Safair, which for 50 years has provided back-up services to other airlines, including substituting an unmarked aircraft with crew if for any reason a flight would otherwise have had to be cancelled, has decided to launch its own scheduled service.

Chief executive Dave Andrew said tickets will go on sale next month and by the last quarter of the year FlySafair will be operating 10 flights a day. It will use two Boeing 737-300s on the route and intends offering competitive fares.

Safair has years of experience in providing aircraft leasing, maintenance, special operations, chartering and training services.

Although the airline industry is going through tough times, both business travel and tourism are starting to rise and are expected to grow in the coming year.
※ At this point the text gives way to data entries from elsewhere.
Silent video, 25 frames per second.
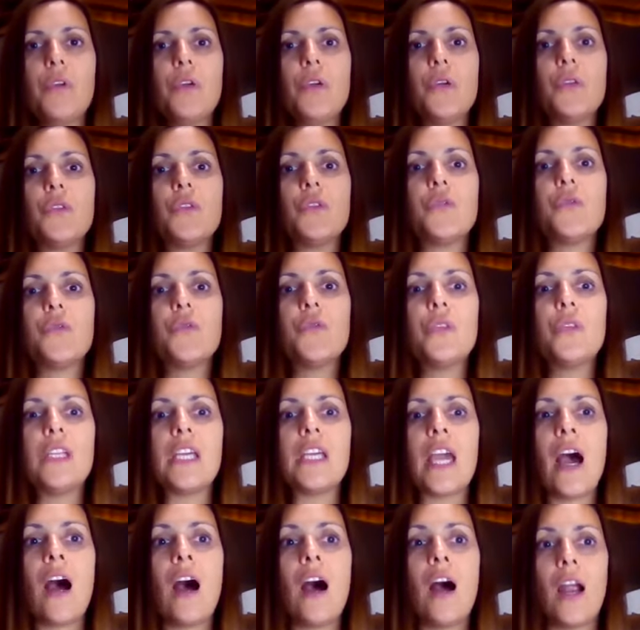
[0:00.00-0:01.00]
Who you
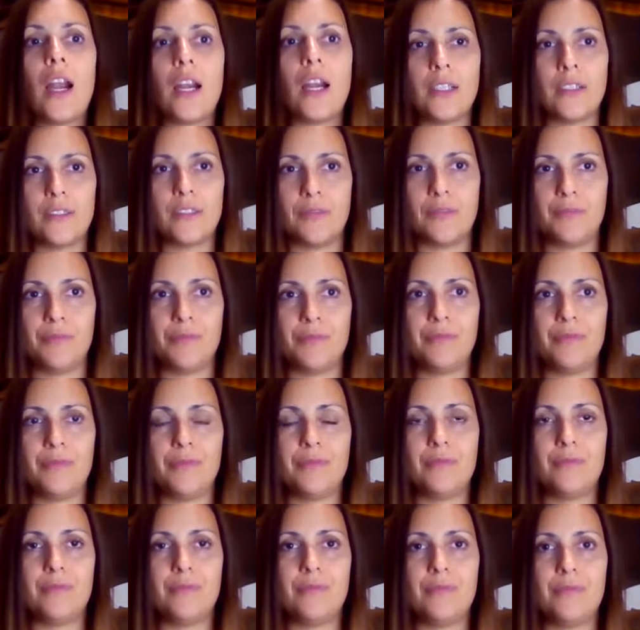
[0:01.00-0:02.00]
truly are,
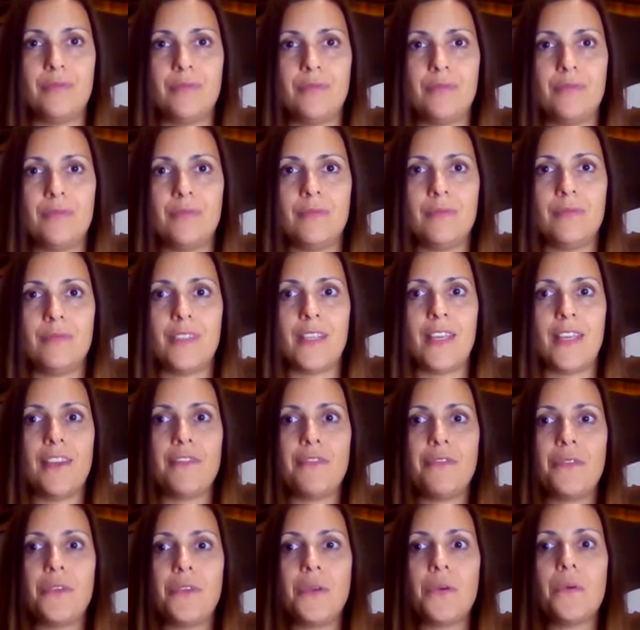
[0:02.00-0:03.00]

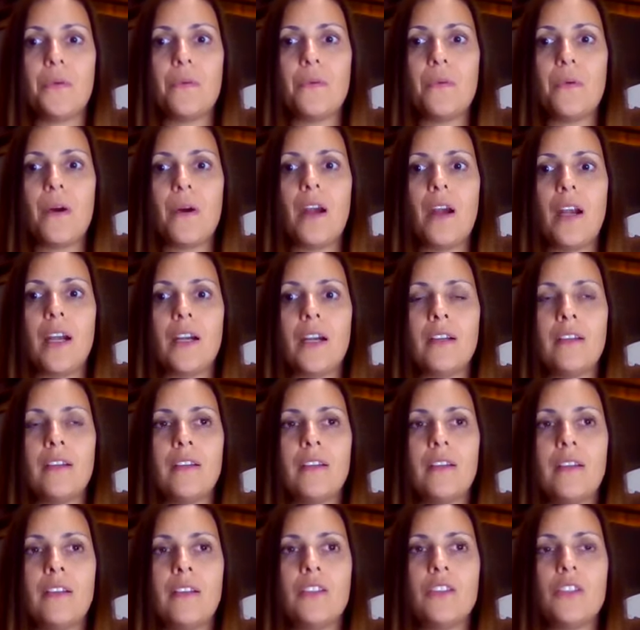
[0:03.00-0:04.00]
if you are
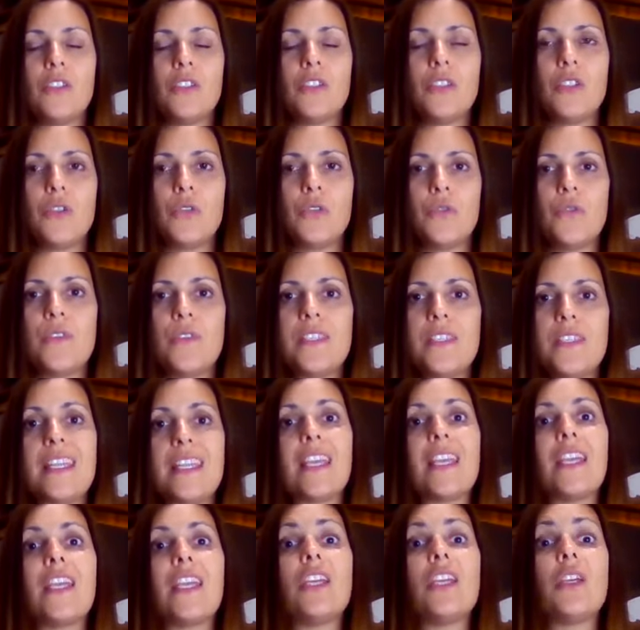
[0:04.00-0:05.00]

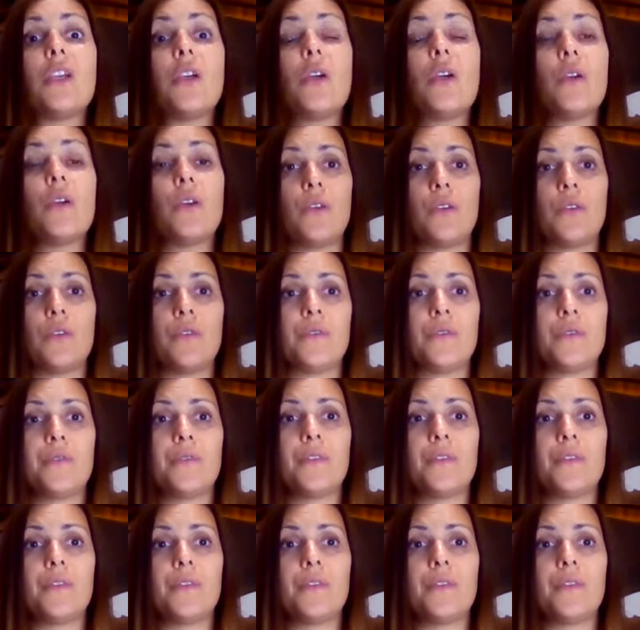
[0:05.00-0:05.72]
choosing you.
Comair, which owns Kulula, has lodged an objection to the granting of a licence to Safair on the grounds that, although it meets the requirement of being 75 percent owned by South Africans, most of the profits will go to the Irish company owning the remaining 25 percent. If the objection is successful it may stop or delay Safair’s launch.
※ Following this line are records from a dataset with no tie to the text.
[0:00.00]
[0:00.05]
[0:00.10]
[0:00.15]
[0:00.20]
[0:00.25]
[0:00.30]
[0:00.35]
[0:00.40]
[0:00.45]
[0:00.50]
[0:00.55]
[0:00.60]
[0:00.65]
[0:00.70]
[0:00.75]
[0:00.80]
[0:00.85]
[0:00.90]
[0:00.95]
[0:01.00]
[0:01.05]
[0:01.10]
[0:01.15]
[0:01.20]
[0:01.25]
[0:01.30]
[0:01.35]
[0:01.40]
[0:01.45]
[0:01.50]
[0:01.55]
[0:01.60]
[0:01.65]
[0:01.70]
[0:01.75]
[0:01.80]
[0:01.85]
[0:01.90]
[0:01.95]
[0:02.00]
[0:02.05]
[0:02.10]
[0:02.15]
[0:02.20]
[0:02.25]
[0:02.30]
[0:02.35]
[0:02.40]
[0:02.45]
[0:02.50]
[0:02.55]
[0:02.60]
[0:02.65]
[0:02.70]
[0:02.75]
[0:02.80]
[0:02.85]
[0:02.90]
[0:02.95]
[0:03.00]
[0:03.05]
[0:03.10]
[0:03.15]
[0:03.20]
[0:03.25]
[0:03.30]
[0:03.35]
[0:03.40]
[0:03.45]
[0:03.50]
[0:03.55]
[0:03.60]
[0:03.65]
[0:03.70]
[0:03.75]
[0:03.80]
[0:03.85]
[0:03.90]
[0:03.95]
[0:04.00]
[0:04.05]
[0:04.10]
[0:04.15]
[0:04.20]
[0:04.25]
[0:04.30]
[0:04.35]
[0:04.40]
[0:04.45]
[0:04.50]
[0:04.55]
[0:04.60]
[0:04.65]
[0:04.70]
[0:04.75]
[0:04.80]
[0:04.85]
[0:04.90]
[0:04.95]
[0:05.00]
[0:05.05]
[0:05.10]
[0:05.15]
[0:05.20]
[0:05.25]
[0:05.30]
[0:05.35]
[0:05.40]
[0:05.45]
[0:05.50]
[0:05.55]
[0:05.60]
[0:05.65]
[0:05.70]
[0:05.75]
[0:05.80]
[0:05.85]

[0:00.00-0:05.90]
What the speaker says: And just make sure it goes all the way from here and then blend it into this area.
Rodney James, one of the partners who founded and later sold 1Time, has been granted a licence for a new airline, Skywise, to fly the Cape Town to Joburg route but has made no arrangements for airport facilities or ticket sales.

Virgin comes back

Virgin Atlantic, which flies nonstop to London from Joburg throughout the year, will return to Cape Town as usual for the summer season – this time with a larger aircraft, which will help to compensate for the loss of SAA’s direct flights from here to London/Heathrow, which it was feared would result in fewer British tourists coming here. The service will start on October 27.

 

British Airways, which flies here all year round, with one flight a day in winter and two a day in summer, is the only other airline that has nonstop flights between London and Cape Town.

SAA wage deal

South African Airways Technical, SAA’s maintenance subsidiary, has signed a wage deal with the Aviation Union of Southern Africa to which many of the airline’s engineers and technical staff belong. But SAA was still negotiating with the South African Transport and Allied Workers Union, 752 members of which were on strike when this column was written. SAA said only two flights had been delayed, each for a few minutes, as a result of the strike.

Bid to reduce CO2

The International Air Transport Association (IATA) and most of the world’s leading airlines, with aircraft and engine manufacturers, are working to reduce the industry’s carbon dioxide emissions.

Among other measures, the newest aircraft are lighter and consume less fuel.

Emirates president Tim Clark has contributed an article to a book being prepared for Expo 2020 in Dubai explaining that his airline is playing a leading part in the battle against climate change by investing in one of the most modern fleets in the world.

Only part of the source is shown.